Are your songs solid before you record them or do they change much when you’re recording?

X: Generally we record pretty quickly; in that we won’t have played the song a lot before it’s recorded but the core of the idea will be there. We usually work from demos written individually or in households rather than writing a song from start to finish together. So sometimes recording is a process of figuring out how the song should be structured as a band. And we really get into overdubs, and then have to figure out how to play them live! The core idea is there but the songs do evolve/ change as we record them.

On your LP, I’m Terry, there seems to be a lot of car-related references; where does this come from?

Z: We all got cars at the time and it was awesome. Also probably because suburban Australia is inconsistent public transport wise and very sparse geography wise so the three Australians in the band have grown up around some kind of deep automotive experience. Also scared shitless of cars full of men driving around.
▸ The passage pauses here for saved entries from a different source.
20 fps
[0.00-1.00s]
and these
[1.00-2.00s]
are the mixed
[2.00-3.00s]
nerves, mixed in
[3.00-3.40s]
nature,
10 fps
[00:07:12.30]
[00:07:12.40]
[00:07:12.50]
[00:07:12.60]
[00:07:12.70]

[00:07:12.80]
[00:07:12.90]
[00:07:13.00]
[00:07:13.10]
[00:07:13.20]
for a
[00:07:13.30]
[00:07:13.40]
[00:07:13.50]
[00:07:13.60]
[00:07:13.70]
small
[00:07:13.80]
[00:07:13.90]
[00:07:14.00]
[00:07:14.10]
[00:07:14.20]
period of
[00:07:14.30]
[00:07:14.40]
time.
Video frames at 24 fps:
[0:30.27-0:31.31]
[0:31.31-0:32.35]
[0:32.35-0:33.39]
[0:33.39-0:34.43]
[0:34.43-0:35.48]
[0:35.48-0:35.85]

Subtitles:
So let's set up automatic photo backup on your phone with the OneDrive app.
Terry recently released a single “Take The Cellphone/Debt and Deficit Disaster” for Sub Pop Singles Club subscribers; can you please tell us a little about each song?
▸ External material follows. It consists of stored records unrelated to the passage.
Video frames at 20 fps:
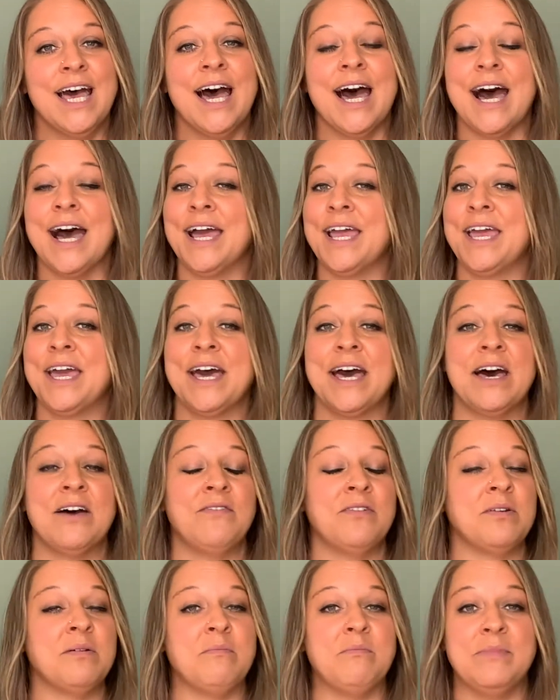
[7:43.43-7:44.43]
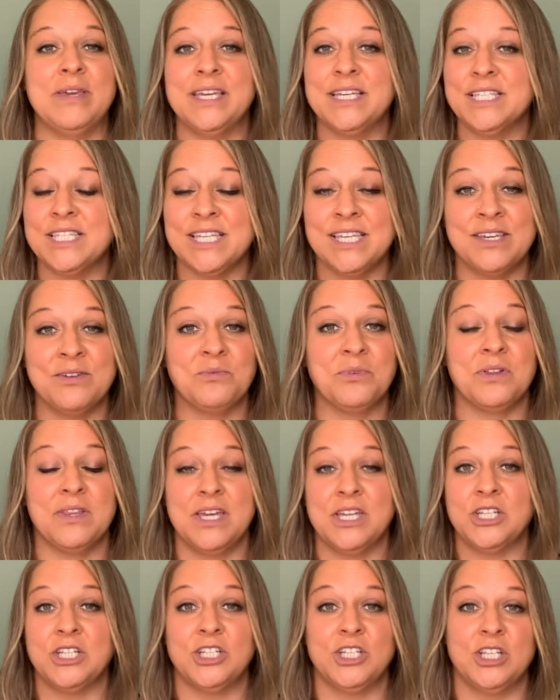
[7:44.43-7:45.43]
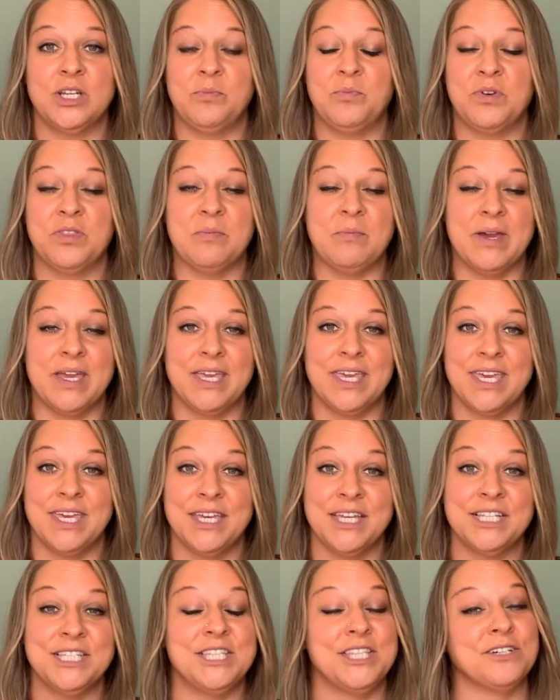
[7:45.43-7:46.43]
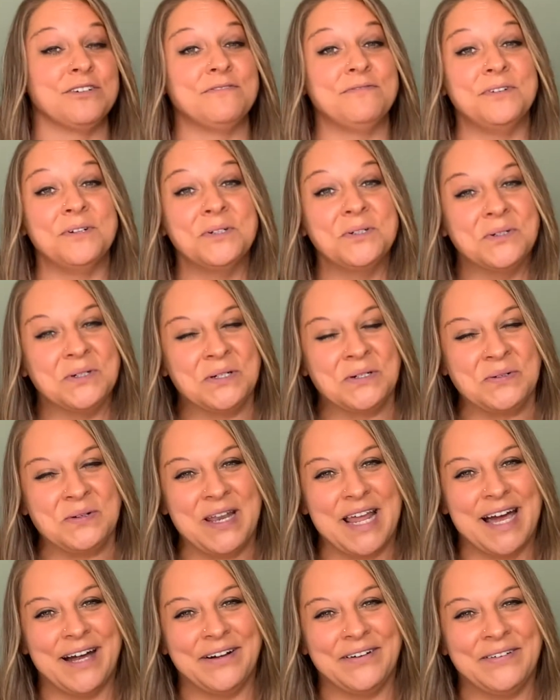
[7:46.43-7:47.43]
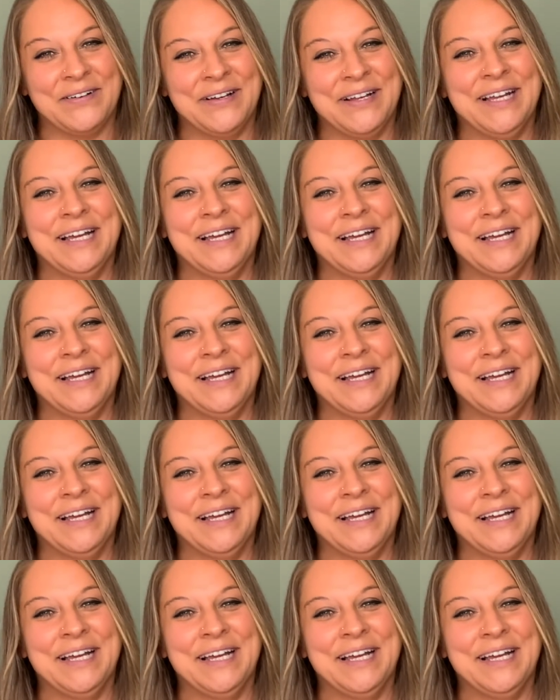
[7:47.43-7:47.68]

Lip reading: I have an amazing relationship with my kids. They're full grown now.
X: These two songs were in the Terry archive that we loved but hadn’t released.

‘Take the Cellphone’ was written thinking about youth/recklessness/innocence. I’ve recently started studying law and was amazed to learn the age of criminal responsibility is 10 years old in Australia. I guess that song was crudely thinking about how easily kids can fall into trouble with the law and how problematic that is. Raise the age!

‘Debt, Deficit and Disaster’ was a song we wrote initially as part of a soundtrack for a French TV film about a surf gang in Biarritz we were working on. The production company dropped us half way through which was lucky in the end because we repurposed a lot of the songs for our own use.

What is one of the most fun moments Terry has had playing live? What made it so?

X: We’ve had so many fun/ funny moments playing shows with Terry, it’s hard to pick one. A few that come to mind… Our last London show was really fun, we played with the Homosexuals who are one of our fave bands so that was thrilling. Playing in Cuneo, a tiny town in the mountains in Italy in the basement of a guy’s house where the locals all came and seriously made us play every song we have written, I think we played a few songs twice. We were paid in risotto and focaccia for that show, it was a good one. The last show we played was a fun one too, it was at the Thornbury Bowls Club with Ripple Effect Band who were visiting from Maningrida NT. They are so good.

Do you do anything else creative beyond music?

X: I went to art school and still take photos, occasionally I do something with them but mostly just take them. Amy paints, Zeph also takes photos and has been spending quite a lot of time on our balcony fixing up old furniture/making things out of wood. Al made a life size papier mache Terry that we cart along to shows and sometimes paints too. So we are all pretty creative and into making things.

What’s next for Terry?

X: Zeph and I are living in Sydney at the moment and Amy and Al in Melbourne so we are a bit slower than usual because of the geographical distance but we have some songs we’re working on so…more records, and more shows that will probably be cancelled because of Covid-19.